File, Block and Object Storage:
- FS: Data as individual files
- BS: Stores and manages as individual chunks where each block receives a unique identifier, but no additional meta-data is stored with it
- OS: Data is stored and managed as objects (This entails: Data itself, meta-data about the data, and a unique identifier)
  - Helpful for storing and retrieving growing amounts of data of any type
    - This is why its a perfect choice for Amazon S3 or Data Lakes in general
Amazon S3 - Data Lake; allows u to ingest anything and gives you tools to create a secure, compliant, and audit-able data lake
with Data lake in place, you can now build on top of this “repo” using other tools to do Data Warehousing, Analytics, and ML directly from the lake

Databases

THe data is stored on DISK, such that it is persistant! (Don’t lose it if it crashes)
RDBMSs provide a way to structure data within disk so that reading from and writing to it is efficient. The data is formatted into precisely defined fields, so that it can be queried easily.

B+ Trees

To effficiently read and write to databases, they use a data structure called B+ Tree
Instead of having 2 childern like a binary tree, this tree has m+ childern.
Each node doesn’t contain 1 value, but rather 2 values
Data is actually ONLY stored in the leaf nodes, rest of the nodes just help you get there
The leaf nodes are stored in some form of LinkedList, which are linked in a sorted order. This means that once you get access to a specific piece of information in a leaf node, but now want to get similar stuff, it’ll just be easier to find the next few elements.
If there are M nodes, this must mean that there are m-1 keys. For example, in the above picture we have m =3, but only 2 keys above it.
B+ trees also provide indexing
- Indexing is a way to improve the speed of data retrieval operations on a database table, coming at the cost of additional writes and storage space to maintain the index data structure. To give a quick example, if we had a bunch of names that mapped to their respective phone numbers, we could pick the name field as the index, allowing us to retrieve phone numbers faster in the future. However, there are multiple downsides to indexing, which are beyond the scope of this discussion.

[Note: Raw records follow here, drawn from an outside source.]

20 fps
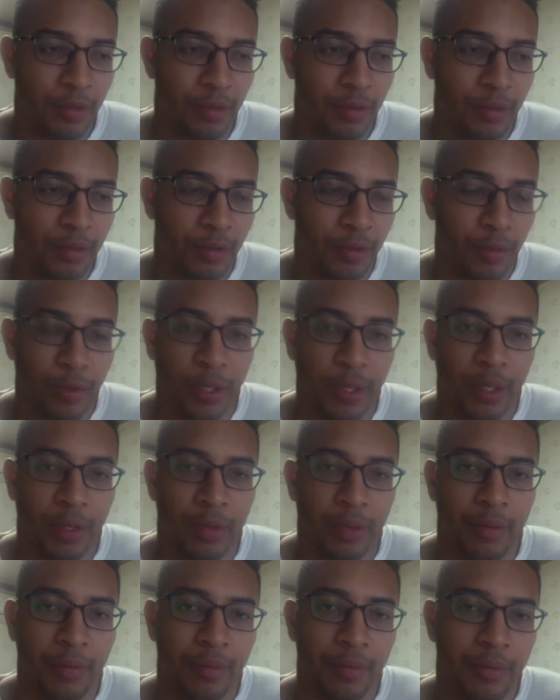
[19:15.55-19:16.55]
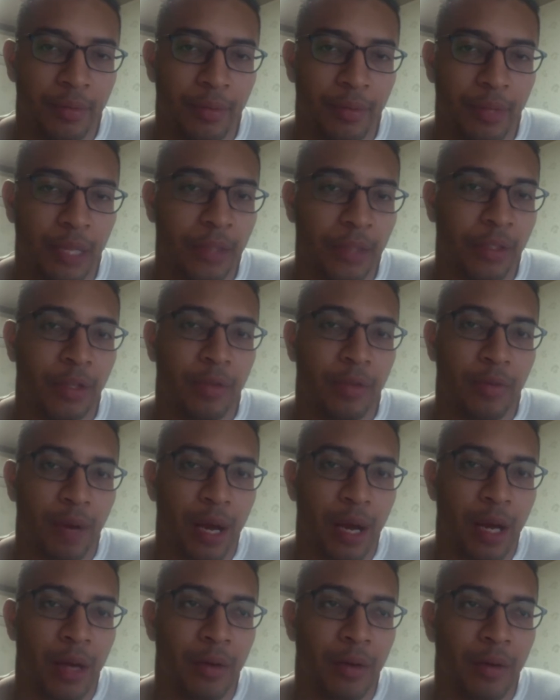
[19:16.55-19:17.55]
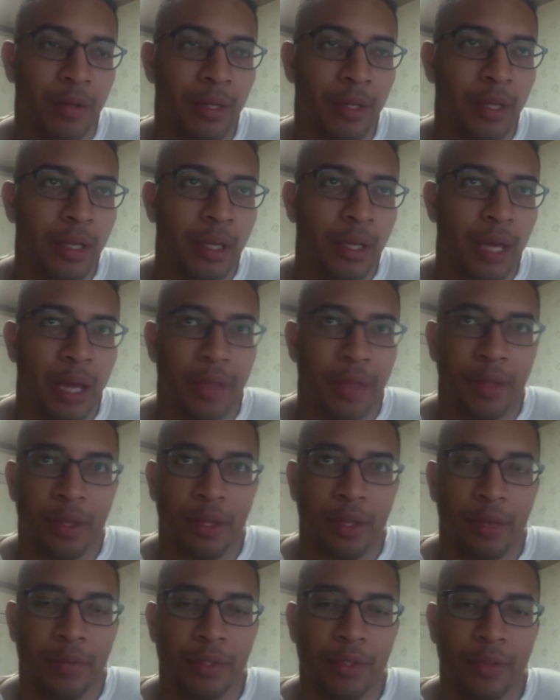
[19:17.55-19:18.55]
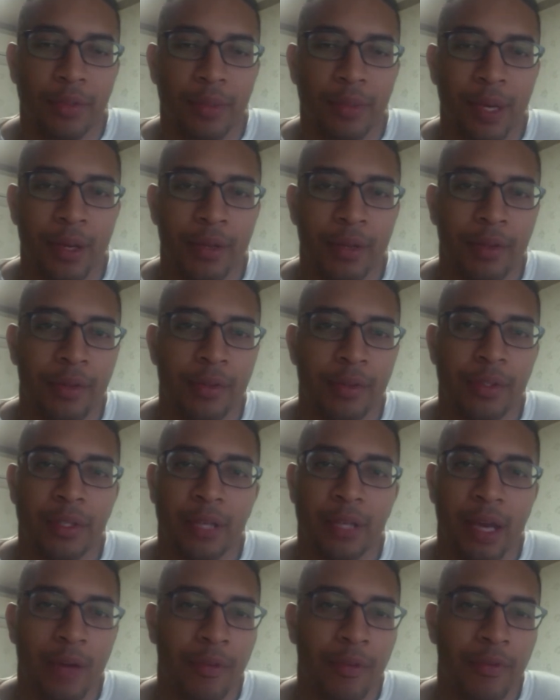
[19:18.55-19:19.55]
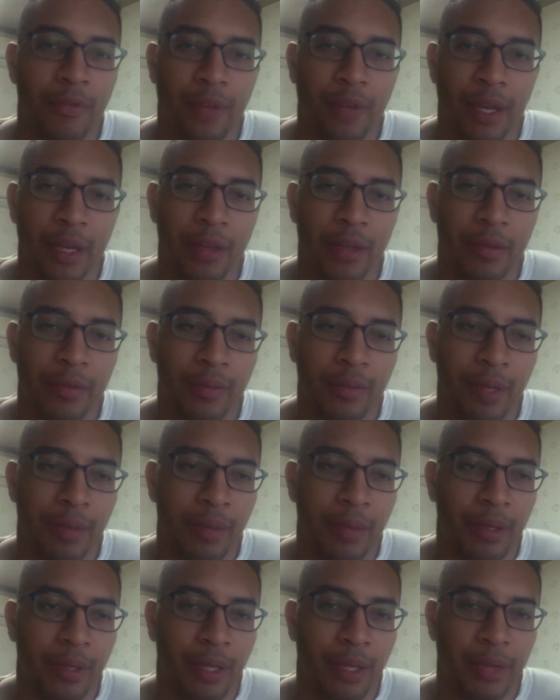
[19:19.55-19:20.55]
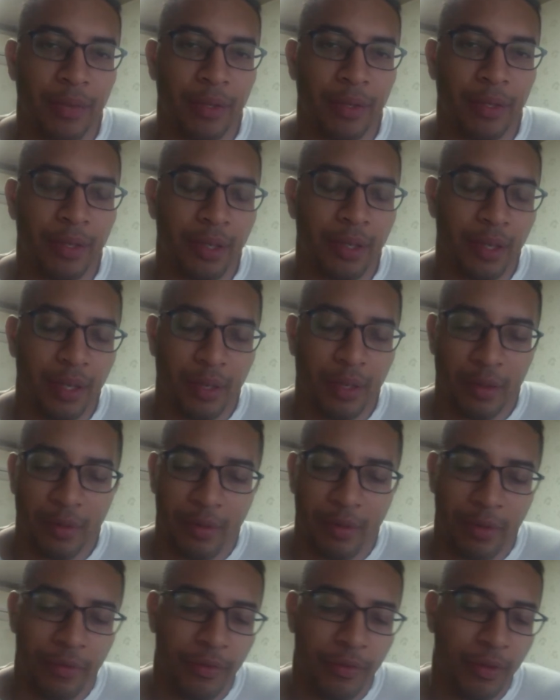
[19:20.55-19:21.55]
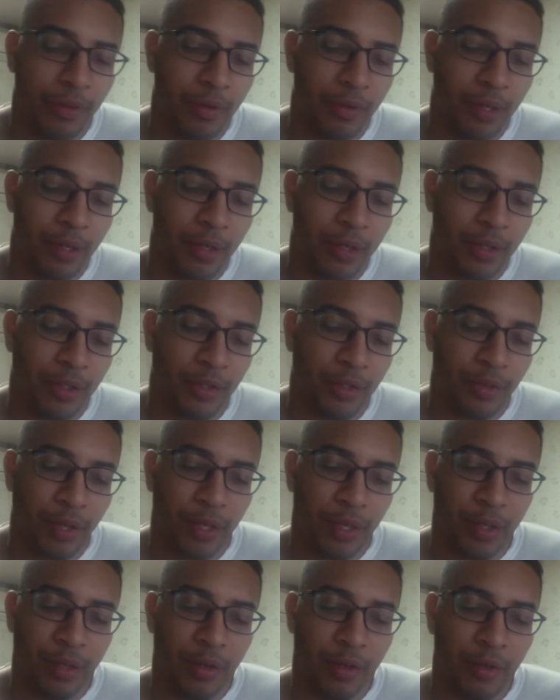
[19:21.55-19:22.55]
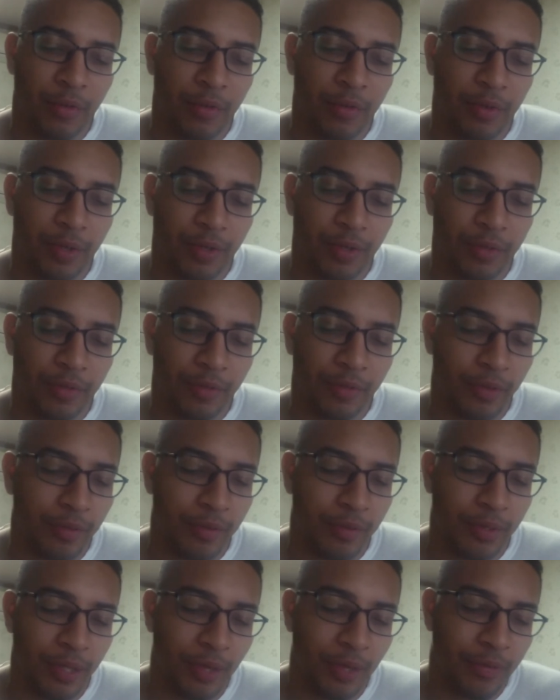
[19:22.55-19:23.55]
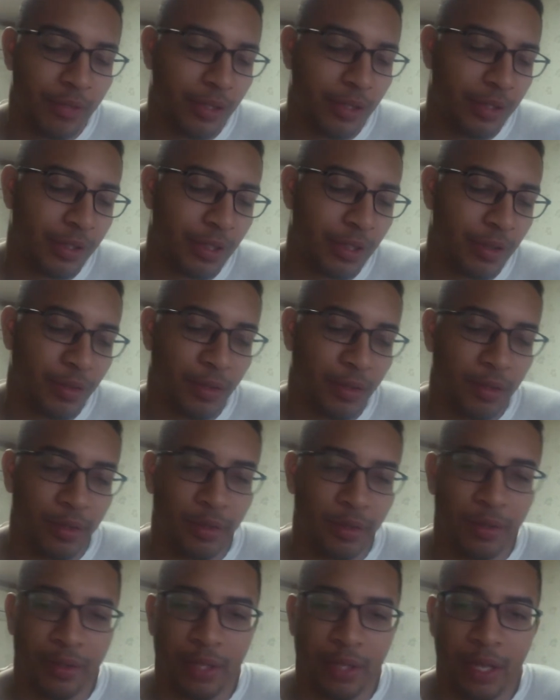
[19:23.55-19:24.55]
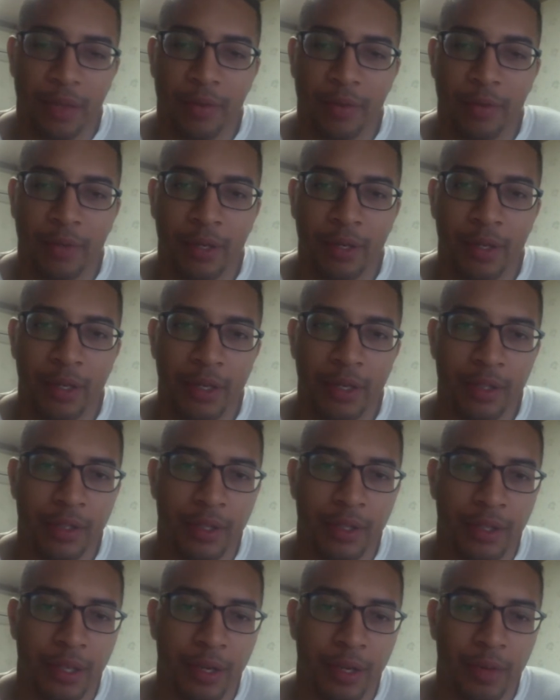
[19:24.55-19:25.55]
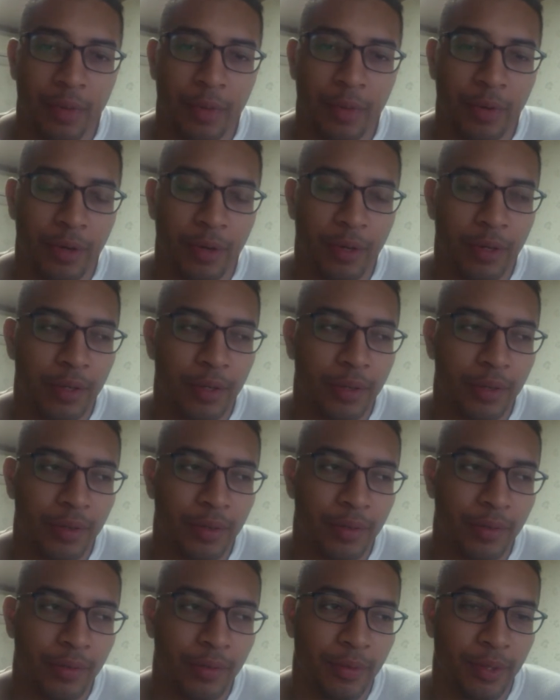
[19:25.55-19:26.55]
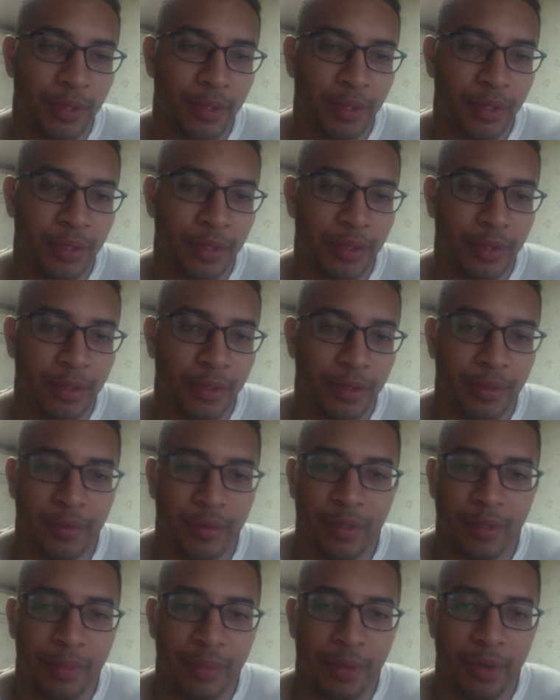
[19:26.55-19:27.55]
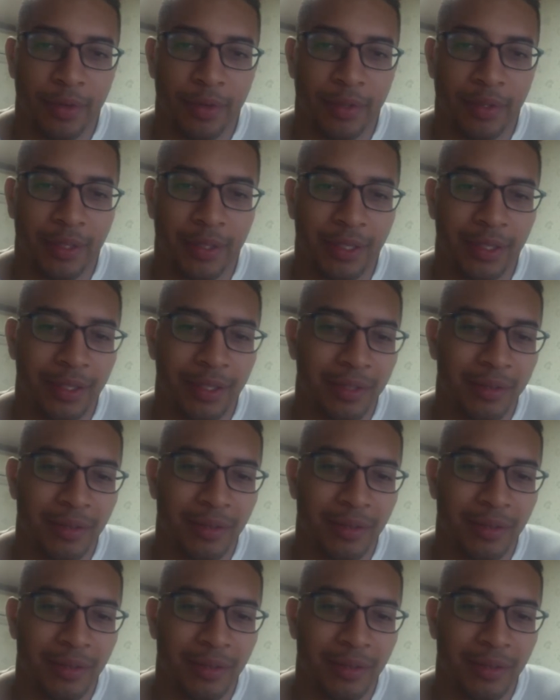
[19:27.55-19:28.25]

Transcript: Korea, that took a while. I think that was about a 13-hour flight, maybe 11. We flew in straight over from San Francisco to South Korea Incheon Airport, which is supposedly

How data is stored - Relational Databases

In an SQL database, data is stored inside tables. Tables are a way to organize data where each row contains information about a single primary key. A primary key uniquely identifies each record, where a record is a row.

If we go back to the phone numbers example, let's say we want to uniquely identify each person by their phone number and store their name in a table called People. We must declare the structure of the table first before inserting any records. In SQL, it can be defined as the following:

CREATE TABLE People (
    PhoneNumber int PRIMARY KEY,
    Name varchar(100)
);

varchar, (sometimes pronounced var-car) is a data type for variable length strings. This can inlcude numbers, letters and special characters.

If we wanted to have another table which would associate each PhoneNumber in our People table with an address, indicating that each person must have an address, we can do so in a table called HOMES. We want to ensure that no PhoneNumber that does not exist in People can be inserted into Homes. This is an example of a FOREIGN KEY constraint. This now means that each row in Homes table is associated with a row in the People table via the PhoneNumber.